В правоте трясущегося от ужаса мужчины удалось убедиться сразу — всего-то надо было выйти во двор, где разом ослепший и онемевший Морти пускал кровавые слюни и пританцовывал, странно кружась по освещенному яркой луной двору…
Именно по этой причине чужаков больше не трогали. Пусть себе сидят, а мы и потесниться можем, ежели что…
Когда дверь таверны распахнулась в очередной раз, вместе с клубами морозного воздуха внутрь ввалился широкоплечий мужчина в плаще поверх доспехов и торопливо зашагал к дальнему углу. Опустился рядом с седым стариком и, наклонившись поближе к его лицу, приглушенным голосом произнес:
— Все верно, господин. Лорд Ван Ферсис попал в руки церковников. Говорят, пока белоплащники пытались его взять живьем, он успел устроить настоящую бойню. Там деревушка небольшая неподалеку была — так она целиком вымерла. Из всей деревни один мальчонка и уцелел — его по каким-то делам в форт отправляли, там и заночевал. А поутру уже и возвращаться некуда было, враз круглым сиротой оказался. Теперь то место, где бой был, кирасиры и священники окружили, никого не впускают и не выпускают без досмотра. Повсюду конные патрули вояк и обязательно со священниками. Тоже без разбора останавливают и обыскивают каждого встречного. Сумки перетряхивают, одежду осматривают. Штаны и те спускать приказывают. Дымом из кадила окуривают, а кирасиры рук с оружия не убирают. Вопросы странные задают — не находил ли кто кинжал приметный, из кости выточенный, с камнем в рукояти. Аль еще чего похожего. Не пропал ли кто из близких, не видели ли чего непонятного.
Внимательно выслушав, старик растянул тонкие губы в хищной усмешке:
— Узнаю лорда, узнаю родимого.
— А что за кинжал-то такой, господин? — не удержавшись, спросил один из сидящих за столом.

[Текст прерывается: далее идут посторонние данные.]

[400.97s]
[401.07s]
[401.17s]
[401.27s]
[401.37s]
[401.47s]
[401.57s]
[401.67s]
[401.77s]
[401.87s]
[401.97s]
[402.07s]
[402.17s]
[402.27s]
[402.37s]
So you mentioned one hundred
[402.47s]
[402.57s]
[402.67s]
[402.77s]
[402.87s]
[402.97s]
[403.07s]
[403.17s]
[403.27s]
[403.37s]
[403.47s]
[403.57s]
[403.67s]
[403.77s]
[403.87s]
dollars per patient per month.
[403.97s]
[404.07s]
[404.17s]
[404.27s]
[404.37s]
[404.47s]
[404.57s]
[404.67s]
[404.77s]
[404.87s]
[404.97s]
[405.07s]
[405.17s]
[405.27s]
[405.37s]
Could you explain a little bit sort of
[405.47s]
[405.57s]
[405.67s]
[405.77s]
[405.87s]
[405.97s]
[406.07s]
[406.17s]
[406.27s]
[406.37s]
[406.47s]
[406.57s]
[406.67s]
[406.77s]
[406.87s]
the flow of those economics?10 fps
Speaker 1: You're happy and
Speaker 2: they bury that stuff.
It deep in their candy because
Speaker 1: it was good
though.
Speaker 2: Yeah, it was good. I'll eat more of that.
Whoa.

— Кинжал? — задумчиво переспросил старик, сузив глаза. — Ты правда хочешь это знать? А?
— Н-нет, господин, не хочу! Простите скудоумного, с языка слетело.

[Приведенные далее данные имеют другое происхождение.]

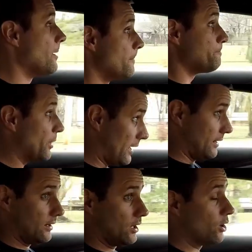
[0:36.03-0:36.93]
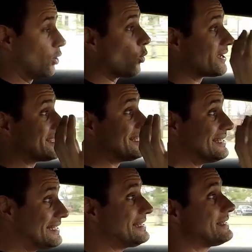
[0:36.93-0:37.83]
But we
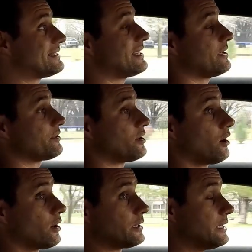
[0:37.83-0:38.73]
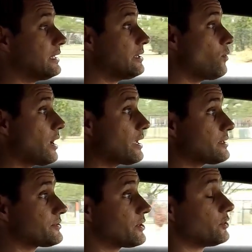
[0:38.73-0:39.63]
need to take the car in
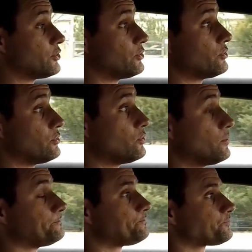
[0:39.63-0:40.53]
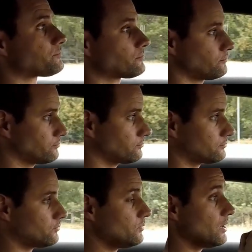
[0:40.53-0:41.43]
anyways
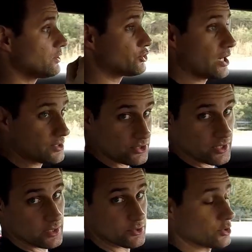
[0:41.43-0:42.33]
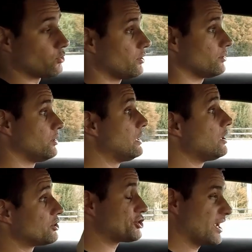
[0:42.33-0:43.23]
to change the engine oil,
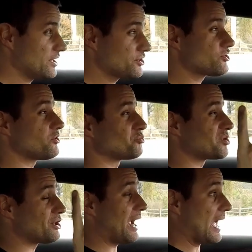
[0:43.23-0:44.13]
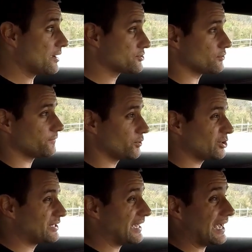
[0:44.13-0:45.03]
change the rear axle
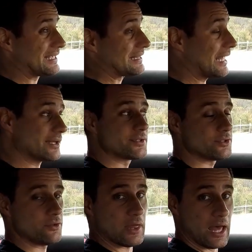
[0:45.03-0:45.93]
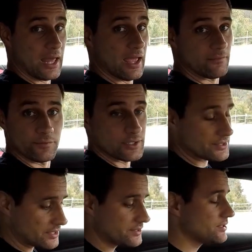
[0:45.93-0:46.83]
fluid. I like to do that every
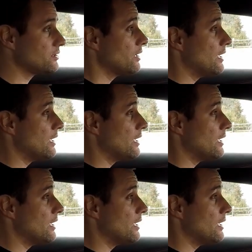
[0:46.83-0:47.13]
season.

— То-то! Собирай людей. Засиделись мы тут. Поутру выступаем.
— И еще, господин! Вы велели сообщать обо всех, кто пересекает Пограничную Стену и отправляется в Дикие Земли.
— И? Были такие?
— Да, господин. Только наоборот. Те, о ком сообщили наши люди, вышли из Диких Земель прямиком к поселению Стальной Кулак — это там, где коротышки строили еще одну крепость для Мезерана, да так и не достроили…
— Я знаю, где это! — раздраженно буркнул старик. — Что с теми людьми? Куда они отправились дальше?
— Вы не поверите! Задержались в поселении на несколько дней, а затем убрались обратно за Стену. Вроде как перед отъездом закупали все подряд. Оружие, продовольствие, сани, скот и птицу. На расспросы отвечали крайне неохотно, судя по всему — бывшие вояки. И еще — с ними гномы были.
— Плевать, кто там был! Пусть хоть сам Создатель в хвосте отряда плелся! Откуда они? Из какого поселения? Узнали?
— Нет, господин, — собеседник опустил глаза к столу. — Говорю же — вояки это бывшие. Выправка, поведение — словно волки лютые! За главного бородатый верзила, с топором приметным — гномьей работы, — так мой человек попытался было надавить на него, припугнуть малость, чтобы поразговорчивее сделать…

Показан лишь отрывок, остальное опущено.